Merck adopts ‘error catastrophe’ coronavirus drug

Merck is launching its hunt for a coronavirus treatment with a pill developed by US academics that is designed to force an “error catastrophe” on viruses.

The compound, which is known as EIDD-2801, works by planting molecules in a virus’s RNA genetic material that then trigger a cascade of mutations, which ultimately kill it.

The drug completed its first safety trial in about 100 human volunteers in the UK and is set to begin extensive clinical testing in the US and UK early in June.

Merck, the giant US drug group, said this week that it would develop the drug in collaboration with Ridgeback Biotherapeutics, a small Florida company that had licensed rights to the drug from its discoverers at Emory University in Atlanta.

EIDD-2801 resembles the chemicals with which replicating viruses build their genes. “When the virus incorporates molecules from the drug into its RNA, there is a lethal accumulation of mistakes — an error catastrophe,” said Prof Ralph Baric, a coronavirus expert at the University of North Carolina who has been working for several years with colleagues at Emory to develop EIDD-2801.

It is in the same class of drug as Gilead Sciences’ remdesivir, the antiviral that has so far shown most promise for treating Covid-19 patients in trials, but they work in a different way, said Roger Perlmutter, Merck’s head of research.

“Remdesivir blocks an enzyme that the virus needs to replicate,” he said. “EIDD-2801 causes the enzyme to make mistakes and these errors lead to a catastrophic mutational burden.”

Remdesivir has to be injected, like many other proposed Covid-19 treatments, but EIDD-2801 is taken by mouth.

“It can be given earlier in the disease process, obviously, than a medicine that has to be used by IV injection,” said Ken Frazier, Merck chief executive. “Our goal is to find something that can be used early.”

If EIDD-2801 turns out to be safe and effective, it might nonetheless be used in combination with remdesivir, said Dr Perlmutter.

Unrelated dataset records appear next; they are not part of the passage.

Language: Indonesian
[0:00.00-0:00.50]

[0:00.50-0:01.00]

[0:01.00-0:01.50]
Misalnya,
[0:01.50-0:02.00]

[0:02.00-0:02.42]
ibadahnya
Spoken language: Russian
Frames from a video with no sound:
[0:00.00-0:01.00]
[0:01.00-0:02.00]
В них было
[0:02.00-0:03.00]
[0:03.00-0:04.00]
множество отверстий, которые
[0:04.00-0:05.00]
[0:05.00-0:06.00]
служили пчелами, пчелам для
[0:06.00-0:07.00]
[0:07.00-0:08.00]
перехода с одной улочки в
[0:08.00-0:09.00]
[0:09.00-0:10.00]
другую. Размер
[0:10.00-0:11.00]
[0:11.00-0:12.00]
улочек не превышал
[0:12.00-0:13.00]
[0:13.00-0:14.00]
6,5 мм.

Experience with other viruses, such as HIV, shows that medical cocktails are more powerful than individual drugs and less likely to drive the evolution of resistant strains.

A potential problem with EIDD-2801 is that tests on bacteria show that it could cause mutations in the DNA of human patients — though Dr Perlmutter said he did not expect this to be a safety issue in practice and noted that other so-called mutagenic drugs had reached the market.

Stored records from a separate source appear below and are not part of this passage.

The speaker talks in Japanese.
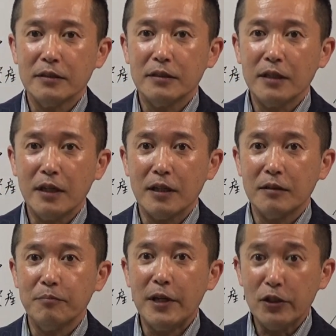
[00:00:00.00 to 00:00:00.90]
あただ
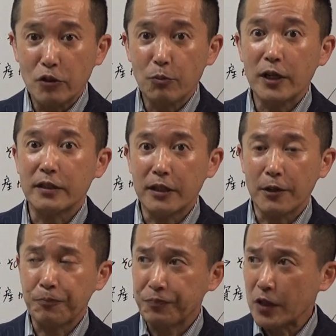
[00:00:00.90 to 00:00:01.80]
メリットもあっ
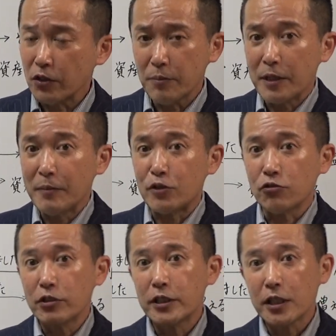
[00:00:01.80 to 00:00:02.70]
て例えば今
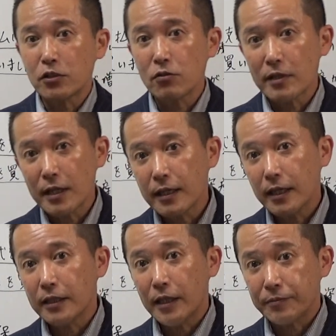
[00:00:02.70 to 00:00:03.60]
11月の段
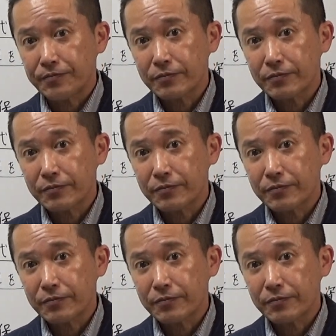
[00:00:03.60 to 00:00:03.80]
階で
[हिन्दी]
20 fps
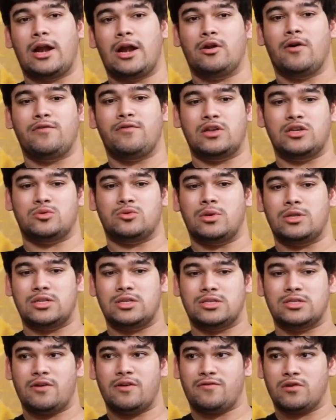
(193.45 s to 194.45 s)
काइंड ऑफ रिचुअल
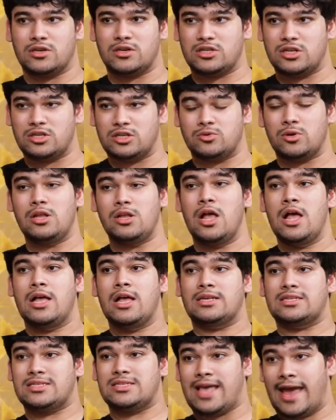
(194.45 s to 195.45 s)
दिस इज़ द फर्स्ट रिचुअल
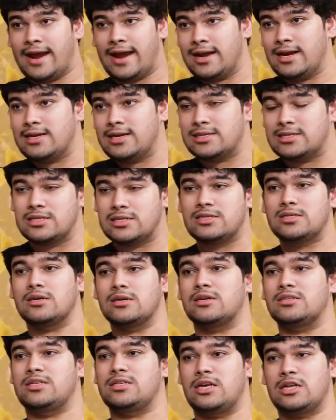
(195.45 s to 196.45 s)
सेकंड किसी
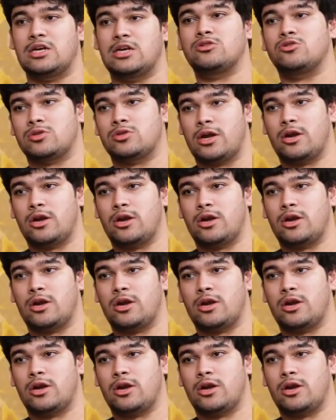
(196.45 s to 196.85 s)
सीक्रेट uh,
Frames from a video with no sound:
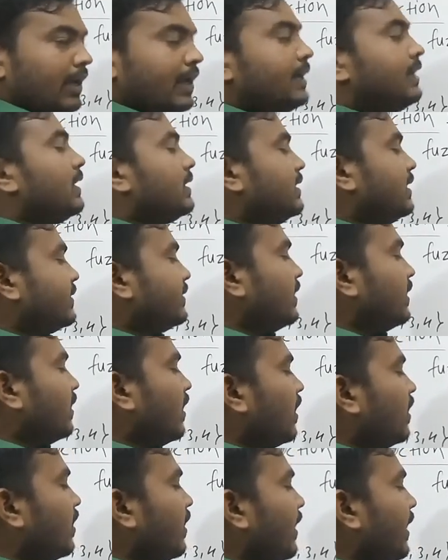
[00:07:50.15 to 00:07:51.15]
इंटरसेक्शन
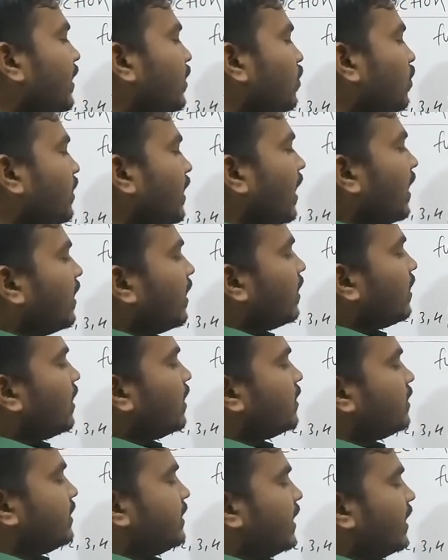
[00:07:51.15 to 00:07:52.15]
करना है तो क्या
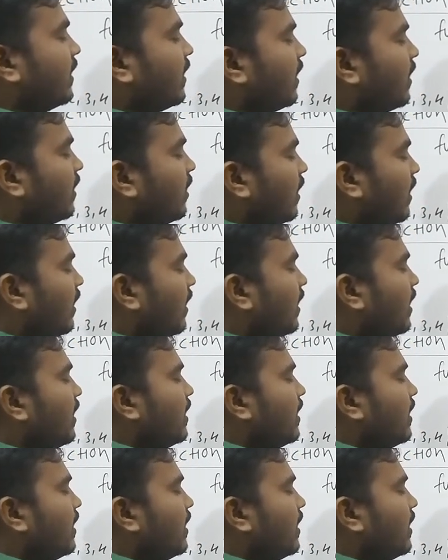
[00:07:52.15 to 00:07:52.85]
करना चेक करना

“You would prefer not to bring forward a drug that is positive on the Ames test [for mutagenicity] but it’s not necessarily a showstopper,” he said.

“We anticipate that [EIDD-] 2801 will be used in a very short course of perhaps five days,” he said. “Exposure over that period is not likely to be a problem.”

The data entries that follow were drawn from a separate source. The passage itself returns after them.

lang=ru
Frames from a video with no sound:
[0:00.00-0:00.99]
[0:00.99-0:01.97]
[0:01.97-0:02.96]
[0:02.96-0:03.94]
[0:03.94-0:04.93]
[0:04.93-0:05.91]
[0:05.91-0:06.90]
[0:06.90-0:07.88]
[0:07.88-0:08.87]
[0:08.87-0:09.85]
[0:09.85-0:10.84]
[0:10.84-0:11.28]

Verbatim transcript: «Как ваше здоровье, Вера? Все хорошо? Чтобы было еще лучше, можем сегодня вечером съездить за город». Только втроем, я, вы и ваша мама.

While human clinical trials are in progress, further studies will be carried out in animals and cell cultures to confirm that there is no risk of EIDD-2801 causing cancer in patients.

Following successful results from the phase-one safety trial in the UK, Ridgeback and Merck will test EIDD-2801 against a placebo on hundreds of Covid-19 patients, beginning as soon as next week.

If the disease has died down in the US and UK, clinical trials could be carried out in places such as Brazil where there are likely still to be many cases.